Vendor management and third party service provider oversight has become an increasingly important area for banks to closely consider and regularly monitor. Banks are responsible for the practices of third parties and may be held accountable for a third party’s violations of consumer protection laws and regulations as well as unfair, deceptive and abusive acts and practices. Regulators have increased their focus on third party contracts and activities and are requiring banks to conduct a risk assessment of each third party relationship, put policies and procedures in place for the management of these relationships and maintain documentation of all initial and ongoing due diligence and monitoring. In one of its first enforcement actions, the Consumer Financial Protection Bureau (CFPB) cited American Express Centurion Bank with violations of deceptive debt collection, deceptive marketing, excessive late fees, inadequate credit dispute reporting and lack of proper oversight of the bank’s management and board. In the Consent Order, it was noted that all but one of the cited violations resulted from “deficient management oversight of the bank’s service providers.” The Consent Order required the Bank “to develop policies to maintain effective monitoring, training, record-keeping and audit procedures to review each aspect of the Bank’s agreements with its Service Providers and the services performed for the Bank pursuant to these agreements.”
In response to the increased scrutiny on vendor management practices, all banks should conduct a risk assessment of each third party relationship. The risk assessment should be performed not only as part of the initial due diligence conducted prior to entering into a new third party relationship, but also on an ongoing basis for periodic monitoring.
We have developed a third party risk assessment for participants in the CMS Initiative. In doing so, we focused on the following subject areas: due diligence; policies, procedures, oversight and control; the contract; and products and services. A summary of considerations for each subject area is set forth below.
Conducting adequate due diligence is extremely important prior to entering into a new contract with a third party, but it is equally important and necessary to conduct ongoing monitoring and to remain comfortable with each service provider’s practices throughout the relationship. In other words, due diligence should be an ongoing task. Adequate due diligence is of even greater importance when considering certain types of products and services such as those for identity theft protection and others that have been under increased scrutiny. The third party’s financial information, experience, reputation, consumer complaints, litigation, controls, security procedures, business plans, business resumption strategy, knowledge of existing laws and regulations, and many other relevant issues and documents must be reviewed and considered in order to conduct adequate due diligence.
Policies, Procedures, Oversight and Internal Control
Appropriate and adequate personnel should be included in every step of the monitoring of third party relationships. Specific employees should be assigned the duties of ongoing oversight and monitoring of third party relationships. Management should be immediately notified of any issues, modifications or other concerns involving existing relationships. Management insight and Board approval should be obtained prior to entering into a new agreement.
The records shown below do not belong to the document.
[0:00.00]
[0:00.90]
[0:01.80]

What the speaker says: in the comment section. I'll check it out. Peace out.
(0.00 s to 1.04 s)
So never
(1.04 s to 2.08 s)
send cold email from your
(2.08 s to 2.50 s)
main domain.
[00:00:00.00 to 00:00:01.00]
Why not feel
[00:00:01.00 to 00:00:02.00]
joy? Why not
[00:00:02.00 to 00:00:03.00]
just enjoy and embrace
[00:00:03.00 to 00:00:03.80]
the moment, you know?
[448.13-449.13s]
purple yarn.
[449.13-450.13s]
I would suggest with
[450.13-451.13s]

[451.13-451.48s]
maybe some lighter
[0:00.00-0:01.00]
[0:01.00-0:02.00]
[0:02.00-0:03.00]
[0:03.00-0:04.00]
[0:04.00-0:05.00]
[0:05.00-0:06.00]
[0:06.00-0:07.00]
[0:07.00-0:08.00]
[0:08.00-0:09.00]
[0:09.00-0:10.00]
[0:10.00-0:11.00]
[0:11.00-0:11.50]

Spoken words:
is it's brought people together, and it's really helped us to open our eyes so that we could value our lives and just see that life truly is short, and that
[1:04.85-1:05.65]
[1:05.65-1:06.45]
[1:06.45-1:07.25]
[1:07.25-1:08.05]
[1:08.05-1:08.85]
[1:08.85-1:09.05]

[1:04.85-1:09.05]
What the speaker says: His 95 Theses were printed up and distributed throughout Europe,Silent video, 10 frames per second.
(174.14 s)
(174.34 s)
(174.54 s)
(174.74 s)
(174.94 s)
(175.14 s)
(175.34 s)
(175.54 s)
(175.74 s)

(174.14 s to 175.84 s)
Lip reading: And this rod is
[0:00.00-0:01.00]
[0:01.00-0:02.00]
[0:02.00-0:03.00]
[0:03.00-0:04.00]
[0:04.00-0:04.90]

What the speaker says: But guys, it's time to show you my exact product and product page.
Any incentive for bank employees to encourage customers to sign up for a new product or service should be eliminated. The use of incentives is strongly discouraged and such practices have been the basis for serious UDAAP related enforcement actions.
Issues surrounding consumer complaints should be addressed in every contract. The parties must agree as to which party will have responsibility for responding to consumer complaints, how complaints will be forwarded to the appropriate party for response, and the development and maintenance of complaint summary reports.
Each contract should clearly set forth the expectations, obligations, and rights of each party. Each contract should also contain an indemnity provision. This provision should be drafted in the bank’s favor and the bank should assume no more risk than the third party. It is important to note that an indemnification provision, no matter how well drafted, should not be viewed as a way to avoid practicing safe and sound banking practices.
The contract should address authorization for continued due diligence and allow the bank or its regulators to audit the third party as necessary or to receive reports, policies, or other documents as may be necessary to evaluate the third party’s compliance. Each contract should also address the third party’s requirement to comply with all applicable laws, regulations and guidance from regulators.
Products and Services
All products and/or services offered to bank customers must provide a definite benefit to the customer, especially when there is an out- of-pocket cost for the customer. The bank should be comfortable with the details of all products and services offered, the enrollment and cancellation process for the customers, and all associated benefits. The enrollment and termination process should be easy to understand and accomplish. Terminations should occur upon the first attempt or request.
It is important for the bank to gain a true understanding of all fees associated with any products or services offered under a contract by a third party. Any fees that will be passed on to a customer must be fully disclosed. The word “free” should only be used in instances in which there is absolutely no chance that a customer could be charged a fee at any time and an account or service is truly free.
It is an important reminder that a UDAAP analysis and risk assessment should be performed prior to offering any new products or services. All marketing materials, disclosures and agreements should also be reviewed from a UDAAP perspective as well.
As you conduct third party risk assessments, we recommend that you consider the long- term consequences of the terms of each contract and the benefits and risks associated with each product being offered. Each product or service offered through a third party should match your bank’s strategic plan and long term goals.